Mama’s Pride rice is Nigeria-Made rice sold in Daleko Market, along with other foreign brands. It is made by Olam Nigeria Limited. From subsequent findings, it was revealed that no Nigerian rice has been brought to or sold in Daleko Market for some months ago or currently selling in Daleko Market at the moment.

However, there seems to be some set of shady dealers who derive delights in misleading and exploiting the unsuspecting public in the market by packaging mixtures of other brands of rice into the bag of Mama’s Pride. Thereby, sending a wrong impression that the product is too expensive in the market and perhaps the most expensive of all brands of rice.


Speaking with THISDAY, another rice dealer by name Christian, said that “there is no Nigerian product available in this market for some months now. What people see outside with some dealers or probably retailers at the first line of shops in Daleko Market are not Nigerian rice. They just mixed different types of rice together and put it inside Nigerian-made brands and sell to customers. They even do same for Caprice and Tomatoes and sell it cheaper to unsuspecting members of the public. The most expensive brand of rice in the market now is Special Rice from Thailand sold for N14,500. And it is not the same as the Special Rice that we used to have long ago that is made in Brazil, because that one is no longer in existence.”

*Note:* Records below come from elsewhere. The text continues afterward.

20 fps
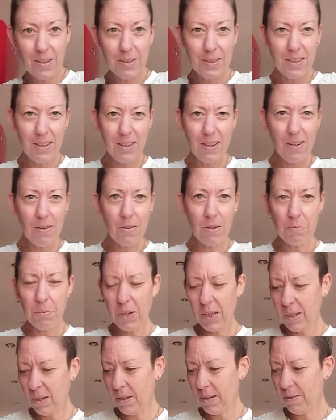I don't know, I'm
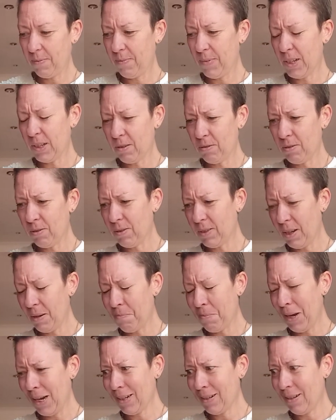like a Le Creuset
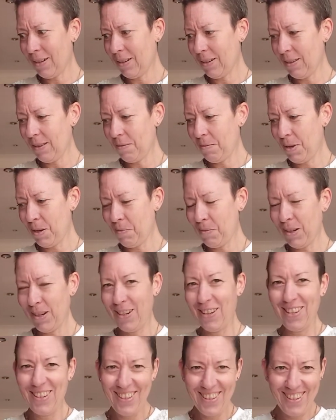magnet at the
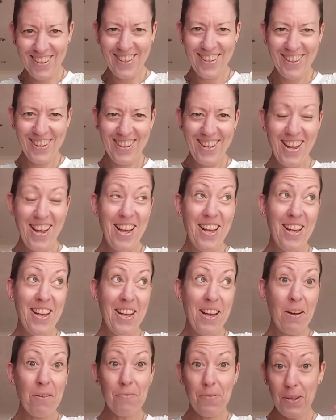moment.
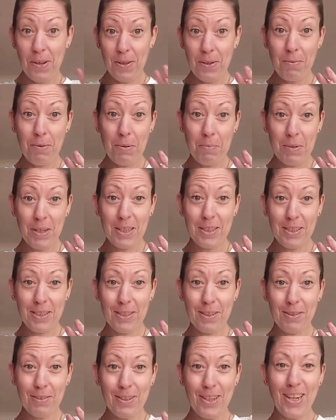I found three bits
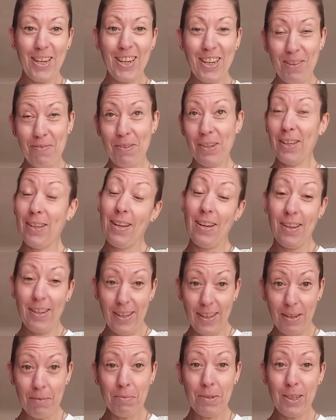this week, but
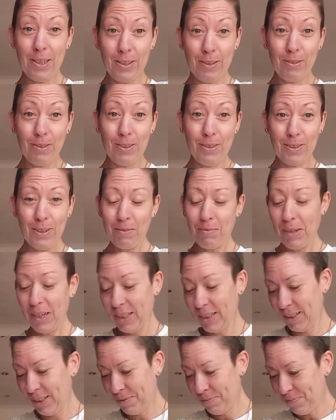I am a Le Creuset
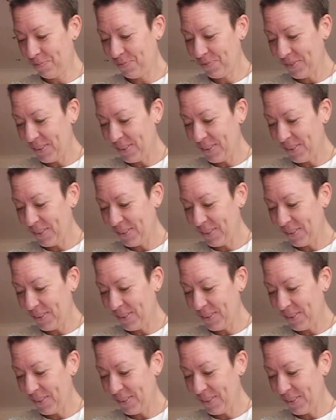magnet.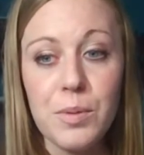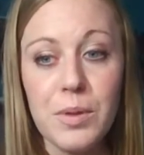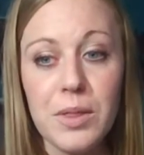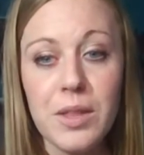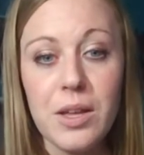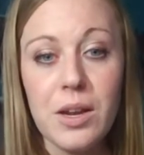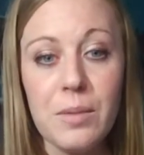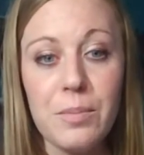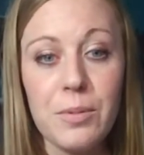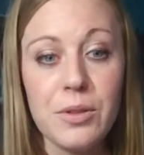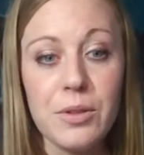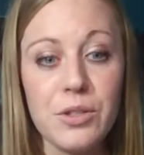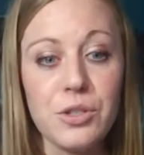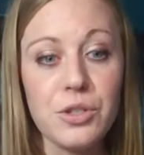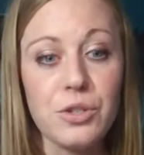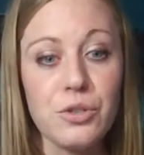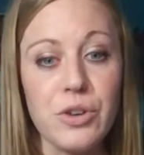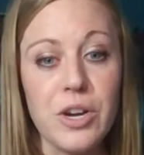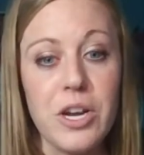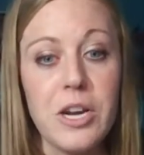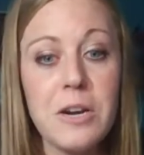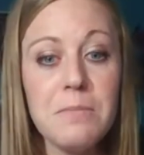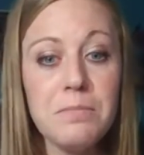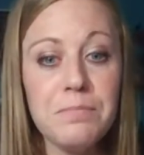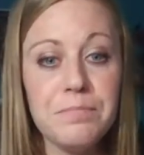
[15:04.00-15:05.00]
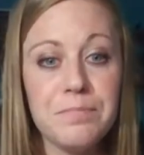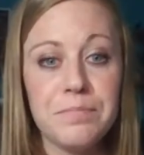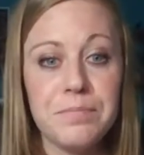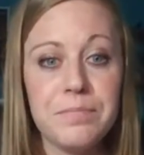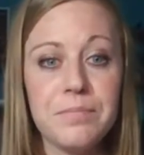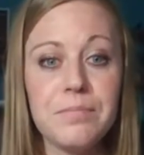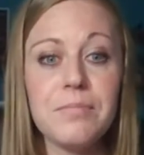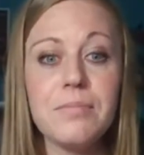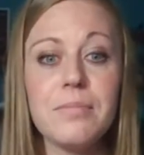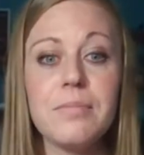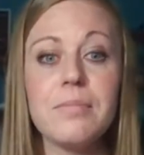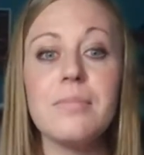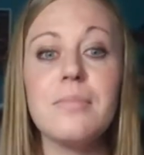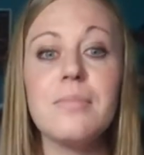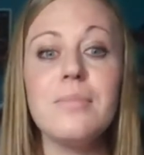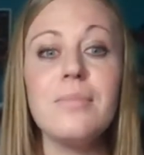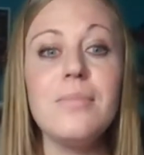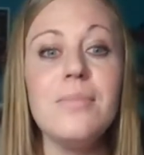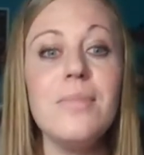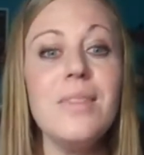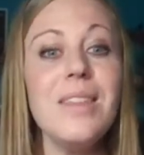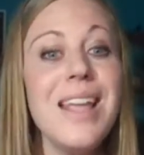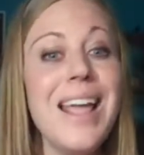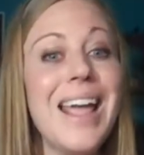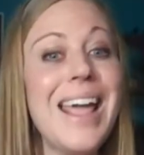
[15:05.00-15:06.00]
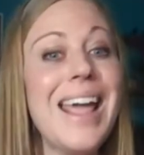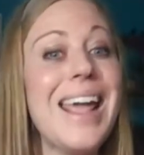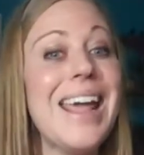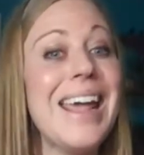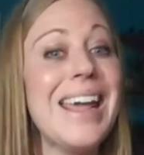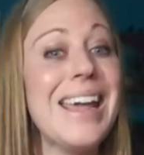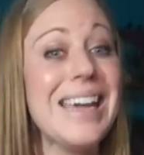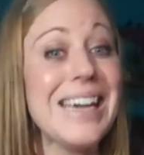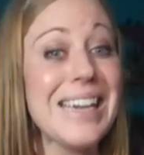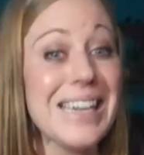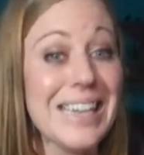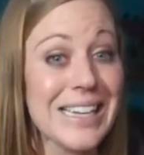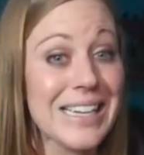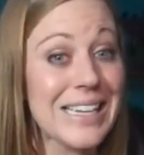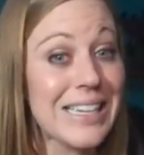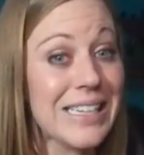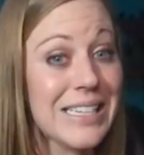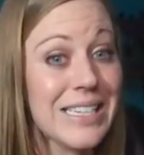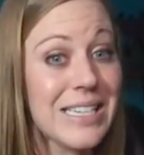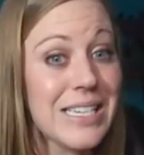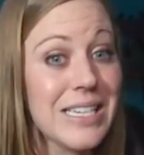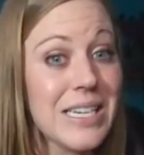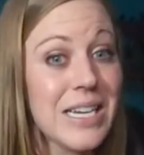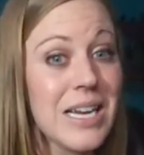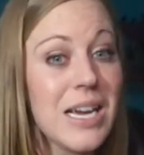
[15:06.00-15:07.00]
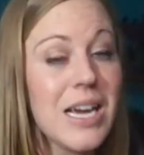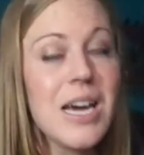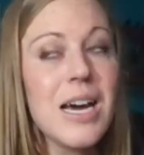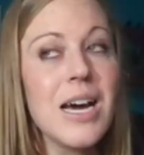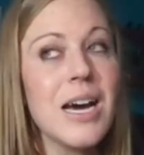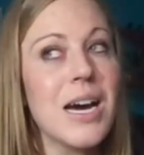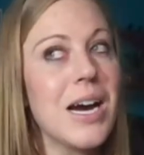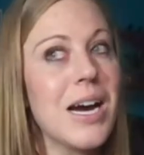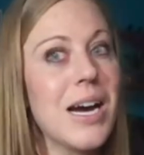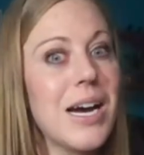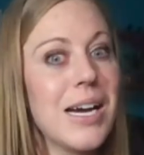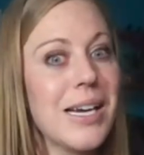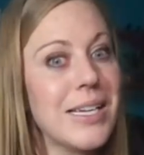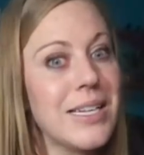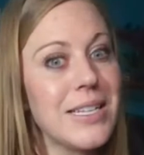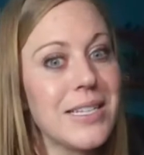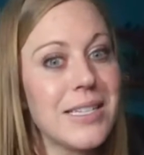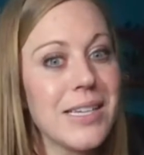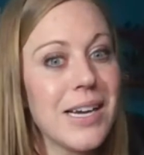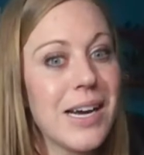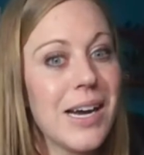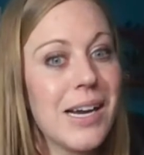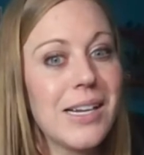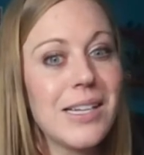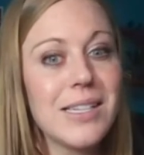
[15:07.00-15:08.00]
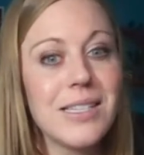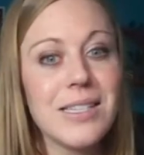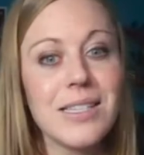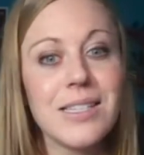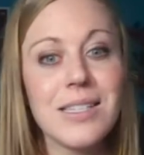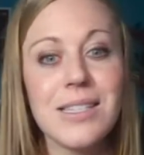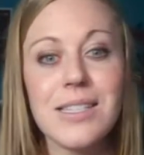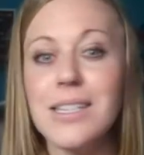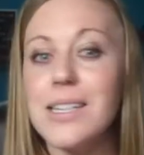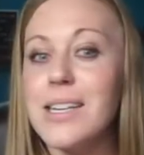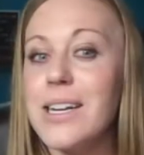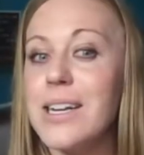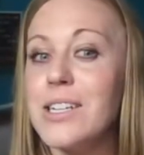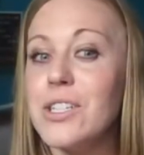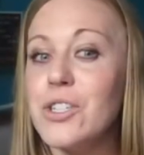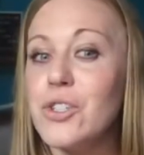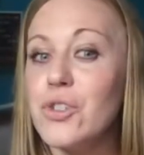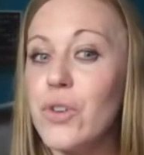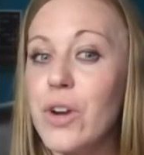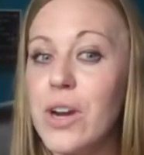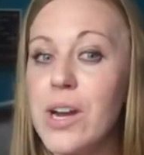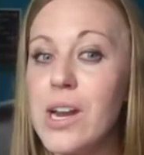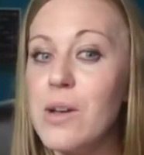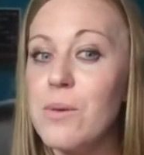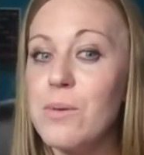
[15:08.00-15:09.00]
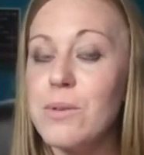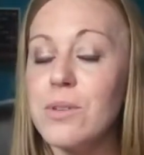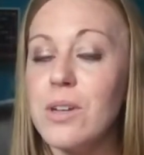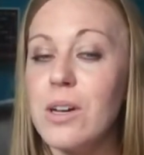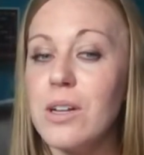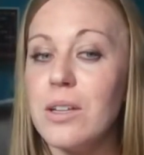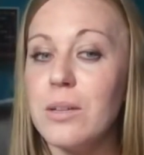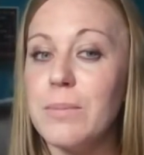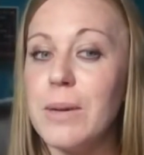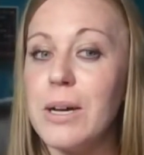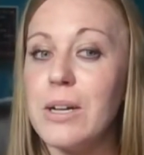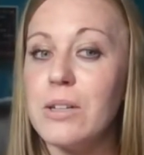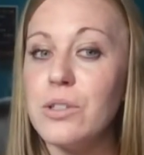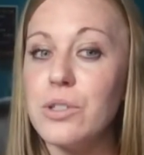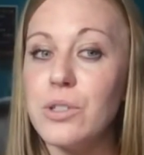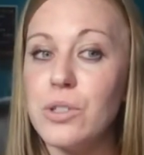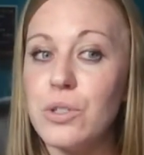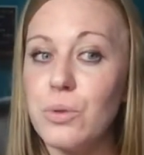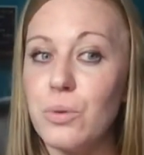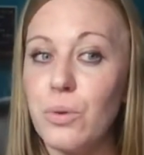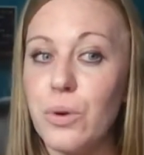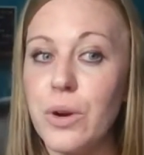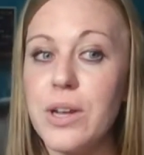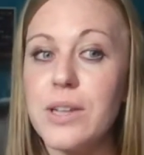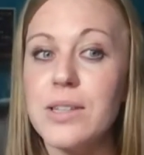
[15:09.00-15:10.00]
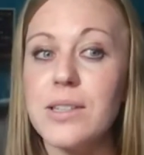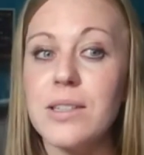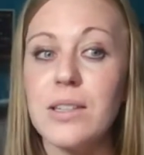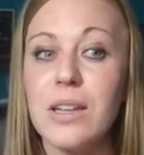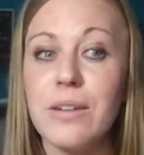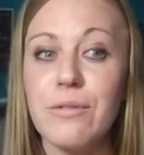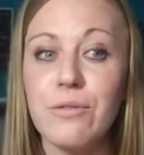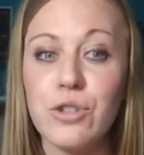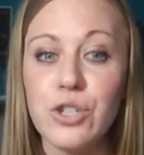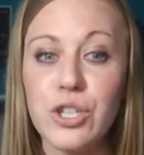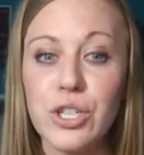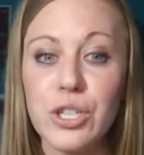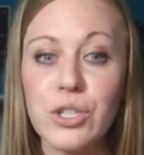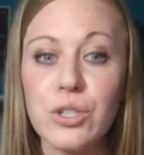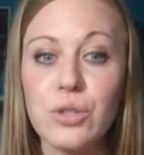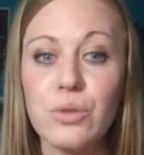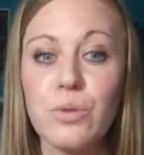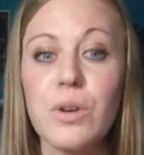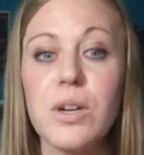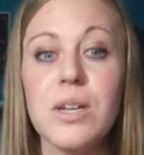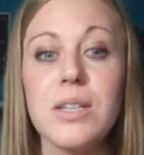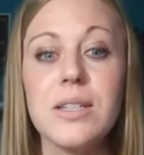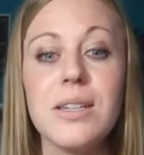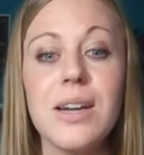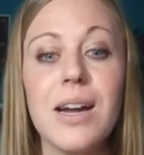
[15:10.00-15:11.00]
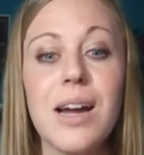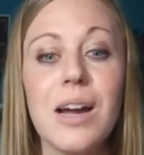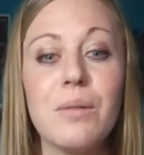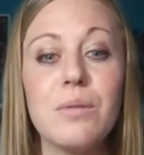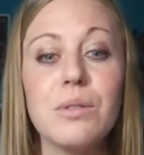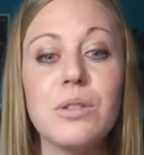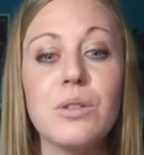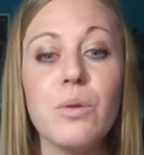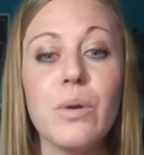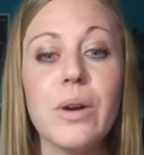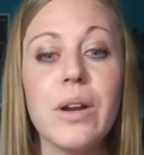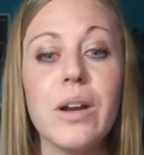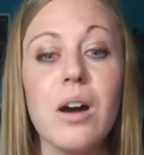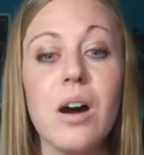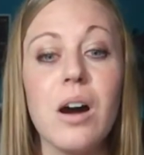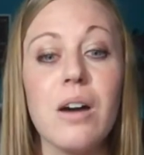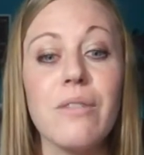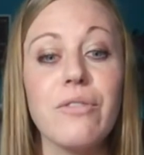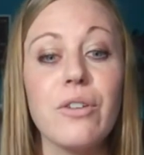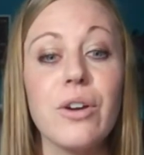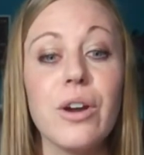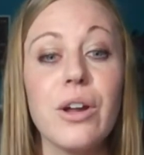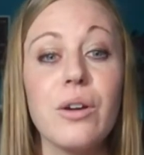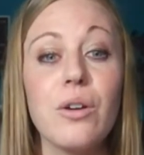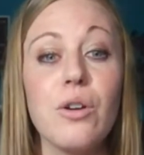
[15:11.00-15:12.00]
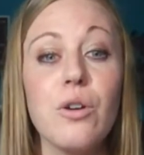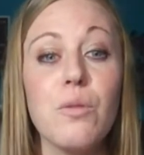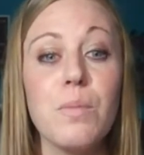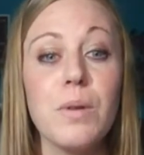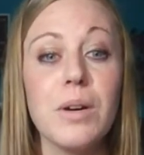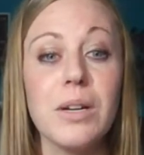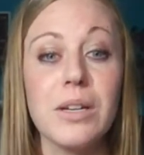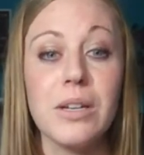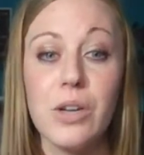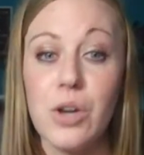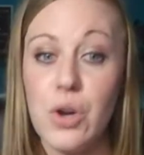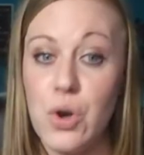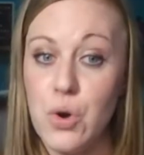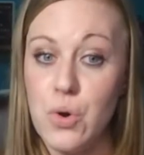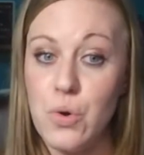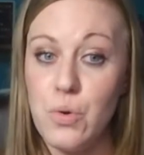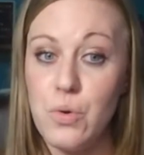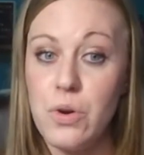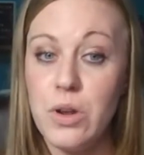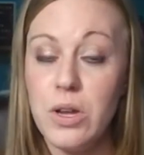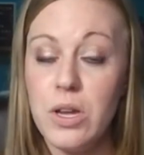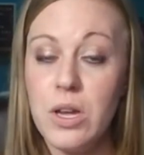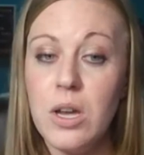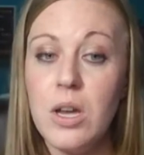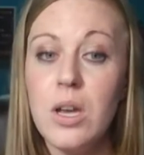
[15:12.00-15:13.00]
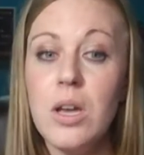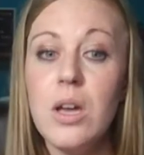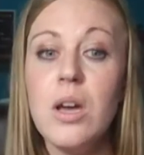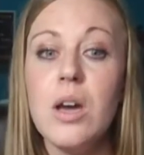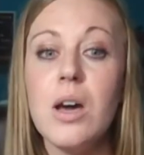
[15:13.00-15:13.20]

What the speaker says: I will put that up on the screen. And I decided, since tonight's training was all about stories and leveraging stories, that I was going to offer a coupon code.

He concluded by saying that “to know an original rice that wasn’t mixed or re-baged, just look at the threads that they seal the bag with (showed THISDAY the original way of sealing bag), if it is not like this, know that it has been tampered with, and don’t buy it. I can take you to where they sell empty bags of these different products that are not in the market again and others that are still in the market; look at that other shop; do you see those empty bags they covered with nylon? (Shows THISDAY) That’s one of the places they buy from.”

The President of Nigeria, Buhari, had on his New Year Day’s speech promised to stop the importation of foreign rice this year, and make available on Nigerians dishes, fresher and more nutritious local rice. In his words, “…Two years ago I appealed to people to go back to the land. I am highly gratified that agriculture has picked up, contributing to the government’s effort to re-structure the economy. Rice imports will stop this year. Local rice, fresher and more nutritious will be on our dishes from now on.” But it’s an Irony that the rice is not available in the popular Daleko rice market, thereby giving some unscrupulous dealers an edge in exploiting uninformed public.

Christian’s testimony may not be too much of a surprise to those used to the intricacies and mendacious nature of some rice dealers who seek illegal profit from the business at all cost; even at the expense and detriment of the well-being of the public. And though, it has overtime become a norm in the rice business; it is proper to say at this juncture that, it is a puzzle that authorities concerned must unravel and stop it as causes the country not just an uncelebrated image, but poses as threat to the health and financial well-being of the people.

And while Nigerians are happy over the fact that we now produce high quality and nutritious indigenous rice, it is obvious that the price of the commodity still remains a scare and an issue of concern to Nigerians, as they hope it could be made further affordable or even subsidised, so it can compete effectively when compared with foreign rice, and more Nigerians can begin to embrace it in the same way they have embraced foreign rice, if not better.